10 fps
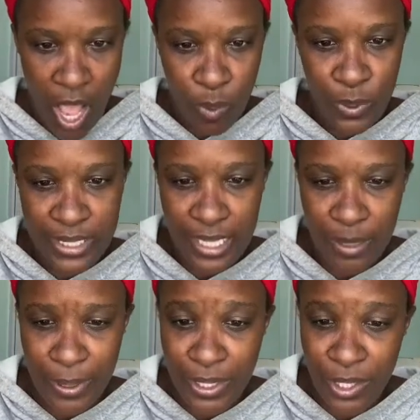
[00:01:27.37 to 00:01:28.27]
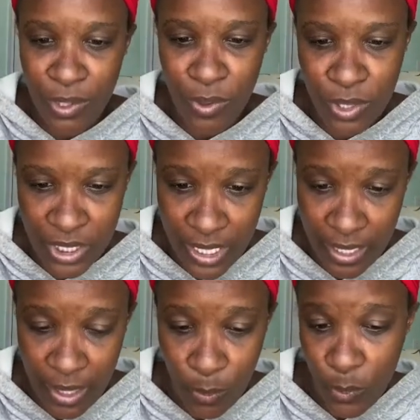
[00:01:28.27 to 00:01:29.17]
We celebrate the gorgeous hair
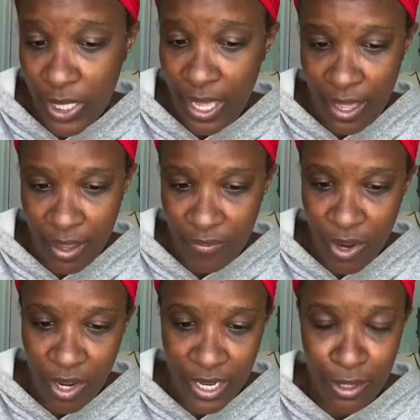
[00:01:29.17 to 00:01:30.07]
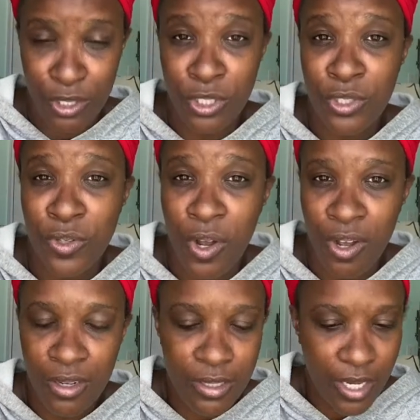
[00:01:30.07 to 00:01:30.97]
that we have. Our hair is
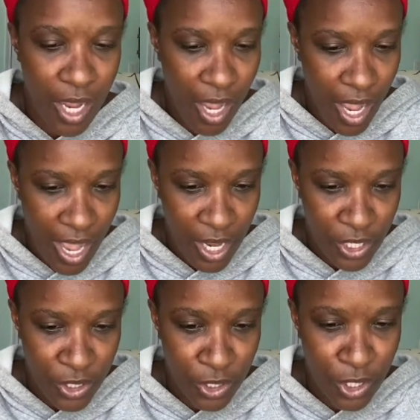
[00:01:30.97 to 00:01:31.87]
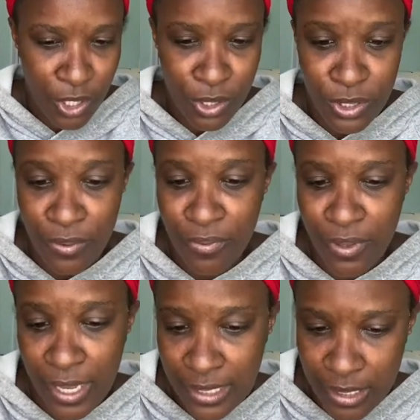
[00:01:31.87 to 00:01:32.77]
strong. Your curls are
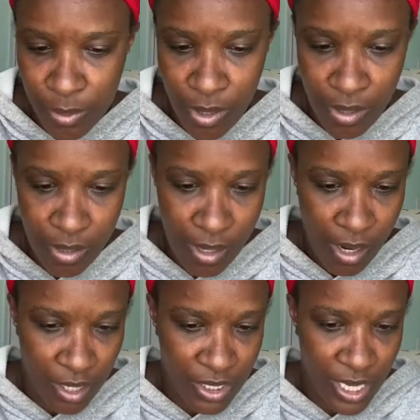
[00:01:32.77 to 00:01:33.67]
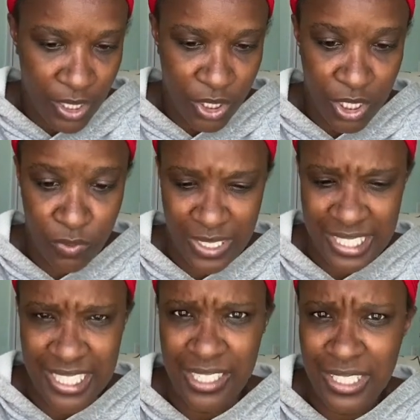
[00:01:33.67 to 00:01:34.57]
flexible. Our texture is
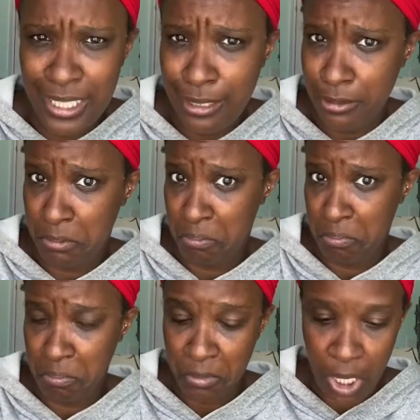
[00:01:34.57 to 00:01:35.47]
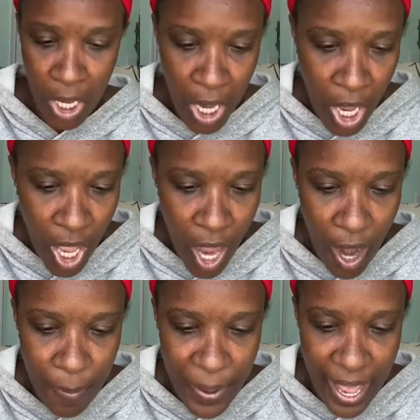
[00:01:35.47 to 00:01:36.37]
resilient. Our
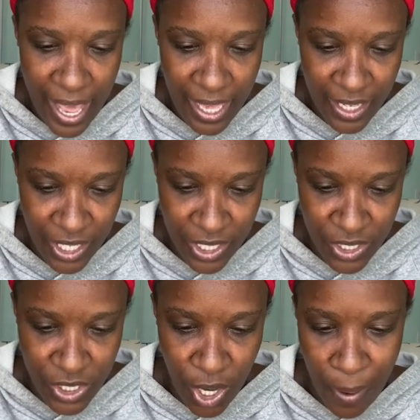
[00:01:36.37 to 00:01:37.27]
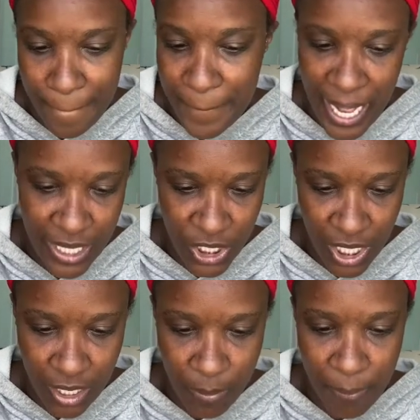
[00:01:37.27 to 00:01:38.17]
patterns are
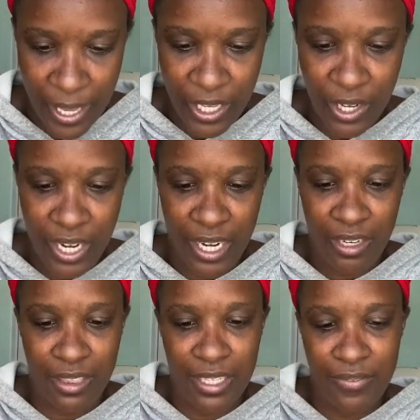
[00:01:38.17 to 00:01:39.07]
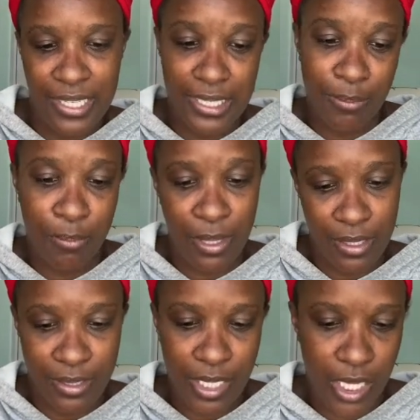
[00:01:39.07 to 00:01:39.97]
magic. May your hair live its
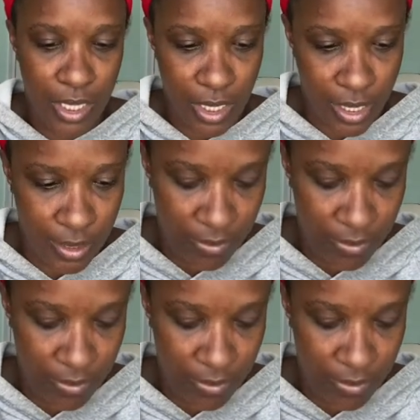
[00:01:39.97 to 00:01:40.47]
best life.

-- -- --

YOUR OBJECTIVE ▸ Without including any pictures, output all the entries above exactly.

SOLUTION FOR THIS EXERCISE ▸
10 fps
[00:01:27.37 to 00:01:28.27]
[00:01:28.27 to 00:01:29.17]
We celebrate the gorgeous hair
[00:01:29.17 to 00:01:30.07]
[00:01:30.07 to 00:01:30.97]
that we have. Our hair is
[00:01:30.97 to 00:01:31.87]
[00:01:31.87 to 00:01:32.77]
strong. Your curls are
[00:01:32.77 to 00:01:33.67]
[00:01:33.67 to 00:01:34.57]
flexible. Our texture is
[00:01:34.57 to 00:01:35.47]
[00:01:35.47 to 00:01:36.37]
resilient. Our
[00:01:36.37 to 00:01:37.27]
[00:01:37.27 to 00:01:38.17]
patterns are
[00:01:38.17 to 00:01:39.07]
[00:01:39.07 to 00:01:39.97]
magic. May your hair live its
[00:01:39.97 to 00:01:40.47]
best life.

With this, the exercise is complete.